Work to be completed
The listing below is to be output in its exact form.

-- Source records follows --

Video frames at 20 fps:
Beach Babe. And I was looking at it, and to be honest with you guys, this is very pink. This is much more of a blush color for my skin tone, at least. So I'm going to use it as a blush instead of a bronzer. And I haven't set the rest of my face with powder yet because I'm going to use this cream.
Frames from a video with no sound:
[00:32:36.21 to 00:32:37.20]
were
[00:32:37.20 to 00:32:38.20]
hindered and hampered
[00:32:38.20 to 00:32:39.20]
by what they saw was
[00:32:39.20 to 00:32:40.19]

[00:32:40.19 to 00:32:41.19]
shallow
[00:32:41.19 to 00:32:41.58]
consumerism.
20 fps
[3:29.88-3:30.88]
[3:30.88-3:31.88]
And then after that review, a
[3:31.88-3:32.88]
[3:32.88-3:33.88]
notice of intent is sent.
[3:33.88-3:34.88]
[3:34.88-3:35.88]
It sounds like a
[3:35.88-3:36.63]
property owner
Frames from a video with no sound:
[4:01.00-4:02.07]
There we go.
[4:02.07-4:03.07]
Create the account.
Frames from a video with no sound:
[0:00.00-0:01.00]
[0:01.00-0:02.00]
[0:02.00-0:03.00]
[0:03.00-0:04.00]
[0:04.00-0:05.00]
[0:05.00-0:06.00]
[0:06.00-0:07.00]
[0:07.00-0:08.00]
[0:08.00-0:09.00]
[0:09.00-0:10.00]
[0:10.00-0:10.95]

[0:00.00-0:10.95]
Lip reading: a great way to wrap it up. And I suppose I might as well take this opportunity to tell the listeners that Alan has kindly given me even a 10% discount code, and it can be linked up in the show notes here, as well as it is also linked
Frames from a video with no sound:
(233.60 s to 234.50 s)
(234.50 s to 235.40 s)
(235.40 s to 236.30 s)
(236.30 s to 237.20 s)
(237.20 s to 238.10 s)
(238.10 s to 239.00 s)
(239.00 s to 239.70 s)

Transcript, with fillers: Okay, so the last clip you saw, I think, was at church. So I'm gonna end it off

-- Source records concluded --

Response to this exercise
Video frames at 20 fps:
Beach Babe. And I was looking at it, and to be honest with you guys, this is very pink. This is much more of a blush color for my skin tone, at least. So I'm going to use it as a blush instead of a bronzer. And I haven't set the rest of my face with powder yet because I'm going to use this cream.
Frames from a video with no sound:
[00:32:36.21 to 00:32:37.20]
were
[00:32:37.20 to 00:32:38.20]
hindered and hampered
[00:32:38.20 to 00:32:39.20]
by what they saw was
[00:32:39.20 to 00:32:40.19]

[00:32:40.19 to 00:32:41.19]
shallow
[00:32:41.19 to 00:32:41.58]
consumerism.
20 fps
[3:29.88-3:30.88]
[3:30.88-3:31.88]
And then after that review, a
[3:31.88-3:32.88]
[3:32.88-3:33.88]
notice of intent is sent.
[3:33.88-3:34.88]
[3:34.88-3:35.88]
It sounds like a
[3:35.88-3:36.63]
property owner
Frames from a video with no sound:
[4:01.00-4:02.07]
There we go.
[4:02.07-4:03.07]
Create the account.
Frames from a video with no sound:
[0:00.00-0:01.00]
[0:01.00-0:02.00]
[0:02.00-0:03.00]
[0:03.00-0:04.00]
[0:04.00-0:05.00]
[0:05.00-0:06.00]
[0:06.00-0:07.00]
[0:07.00-0:08.00]
[0:08.00-0:09.00]
[0:09.00-0:10.00]
[0:10.00-0:10.95]

[0:00.00-0:10.95]
Lip reading: a great way to wrap it up. And I suppose I might as well take this opportunity to tell the listeners that Alan has kindly given me even a 10% discount code, and it can be linked up in the show notes here, as well as it is also linked
Frames from a video with no sound:
(233.60 s to 234.50 s)
(234.50 s to 235.40 s)
(235.40 s to 236.30 s)
(236.30 s to 237.20 s)
(237.20 s to 238.10 s)
(238.10 s to 239.00 s)
(239.00 s to 239.70 s)

Transcript, with fillers: Okay, so the last clip you saw, I think, was at church. So I'm gonna end it off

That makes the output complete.